Dafür hatte Mursi gute, sachliche Gründe. Schließlich gilt das Verfassungsgericht als die letzte Bastion des alten Regimes. Und eben dieses Gericht ließ sich von den inzwischen entmachteten Militärs mehrfach instrumentalisieren. Im Juni hat es die erste wirklich freie und demokratische Wahl des Parlaments für nichtig erklärt.
Mursi musste damit rechnen, dass das Verfassungsgericht die von Islamisten dominierte verfassungsgebende Versammlung ebenfalls für auflöst.
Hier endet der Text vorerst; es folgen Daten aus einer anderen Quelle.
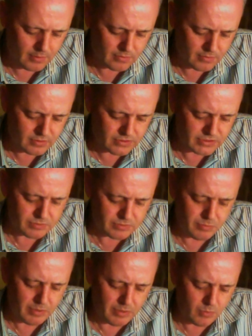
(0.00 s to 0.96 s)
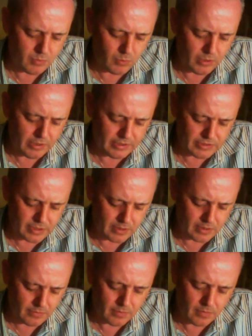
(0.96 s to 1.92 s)
This is big
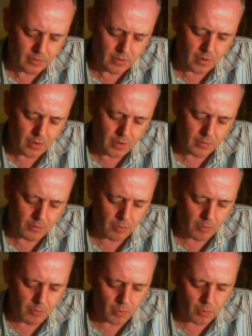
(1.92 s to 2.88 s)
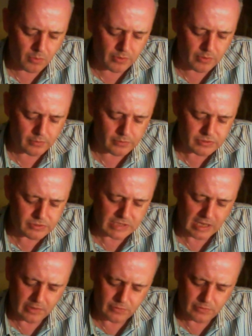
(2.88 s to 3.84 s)
Willingdone, memorial
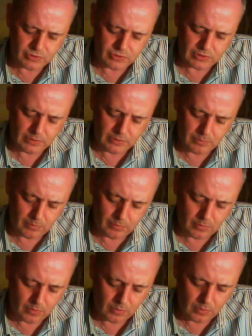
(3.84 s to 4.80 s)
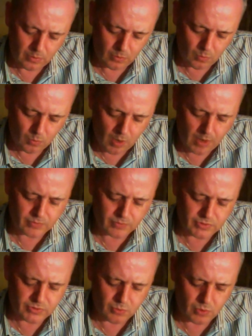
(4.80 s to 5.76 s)
tallow scoop,
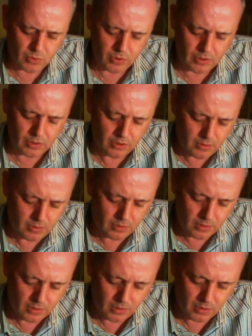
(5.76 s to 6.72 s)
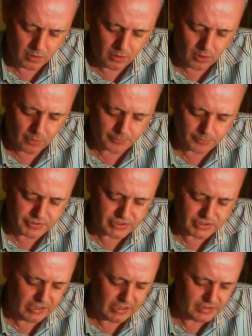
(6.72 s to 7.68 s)
wounder worker,
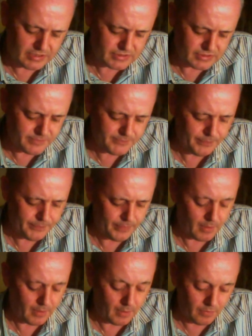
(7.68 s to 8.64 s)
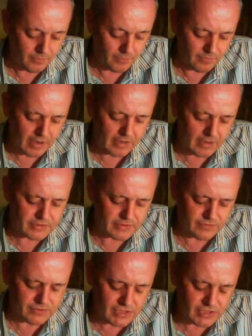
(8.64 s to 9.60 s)
obsidies on the flanks
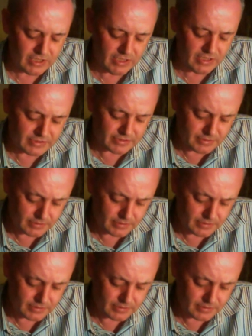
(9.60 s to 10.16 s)
of the Ginnies,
Doch damit wäre der ganze post-revolutionäre Transformationsprozess wieder auf Null gestellt worden. Eine lange Periode des politischen Stillstandes und der Instabilität wäre die verheerende Folge für Ägypten.
Mursi ist kein "Pharao"
Dennoch: Mursi hat instinktlos agiert, und darum trägt er die Hauptverantwortung für die Eskalation der Gewalt und die extreme Polarisierung im Land. Er hätte den Dialog mit den Revolutionären vom Tahrir-Platz suchen sollen, denn ihnen verdankt er letztlich seine Wahl. Stattdessen verlieh er sich selbst diktatorische Vollmachten und setzte alles daran, den verfassungsgebenden Prozess ohne breites Konsensverfahren durchzuboxen.
Doch Mursi ist weder ein "Pharao" noch ein neuer Mubarak; er ist vielmehr der erste demokratisch legitimierte Präsident Ägyptens und zurzeit die einzige demokratische Institution des Landes.
Der Verfassungsentwurf, über den die Ägypter in zwei Wochen abstimmen sollen, ist im Eiltempo formuliert worden. Ein Blick darauf zeigt jedoch, dass der Text keine Grundlage dafür bietet, Ägypten in einen Gottesstaat nach iranischem Modell zu verwandeln - entgegen der zum Teil hysterischen Reaktion liberaler Eliten in Kairo und Alexandria.
Die "Prinzipien der Scharia" sind ungefährlich
Zwar bleiben die "Prinzipien der Scharia die Hauptquelle der Gesetzgebung" und im Artikel zwei verankert. Das ist jedoch weder neu noch gefährlich, denn dieser Artikel steht schon seit 1971 in der ägyptischen Verfassung. Und liberale, muslimische Reformdenker beziehen sich in der Regel auf die höheren "Prinzipien der Scharia", wenn sie moderne Demokratievorstellungen mit dem Islam versöhnen möchten.
Der Verfassungsentwurf definiert auch die Rolle der renommierten Al-Azhar Universität neu: Sie soll eine karitative unabhängige Einrichtung werden und ihr Oberhaupt, den Scheich Al-Azhar, den bisher der Präsidenten ernannt hat, soll ein unabhängiges Gremium bestimmen. Das macht aus diesem angesehenen Lehrzentrum des sunnitischen Islam nun wahrlich keinen ägyptischen Wächterrat, der die öffentliche Moral am Nil kontrolliert - das befürchten Kritiker. Vielmehr würde die Al-Azhar Universität Unabhängigkeit genießen und könnte dadurch ihre mäßigende alte Rolle eher zurückerlangen, frei von politischem Einfluss.
Außerdem garantiert der Verfassungsentwurf die Gleichheit aller Bürger vor dem Gesetz, neben Presse- und Meinungsfreiheit. Leider finden weder Frauenrechte noch der Schutz von Minderheiten explizite Erwähnung; vielmehr wird der besondere Charakter der ägyptischen Familie und ihre Bedeutung für die Nation betont. Ultrakonservative Kräfte könnten diese Formulierungen sicherlich zu Lasten der Frauen interpretieren.
Fehlende Konsenskultur
Wirklich positiv ist, dass der vorgelegte Text die Amtszeit des Präsidenten auf zwei Wahlperioden beschränkt. Diese Verfassungsgarantie verbietet es, von einem neuen "Pharao" zu sprechen.
Bei der Auseinendersetzung inzwischen den islamistischen und zivil-liberalen Lagern geht es ohnehin um mehr als Mursis Dekrete und den Verfassungsentwurf. Es geht um die kulturelle Hegemonie im neuen Ägypten, darum, wer das Land prägen wird. Dieser Konflikt war absehbar in einem Staat mit liberalen Eliten und religiös-konservativer Bevölkerungsmehrheit. Diese Mehrheit würde Mursis Ziele und seinen Verfassungsentwurf wahrscheinlich auch dann noch unterstützen, wenn er den nationalen Dialog mit den liberalen Kräften ernsthaft suchen würde. Mursi muss mehr Versöhnung wagen.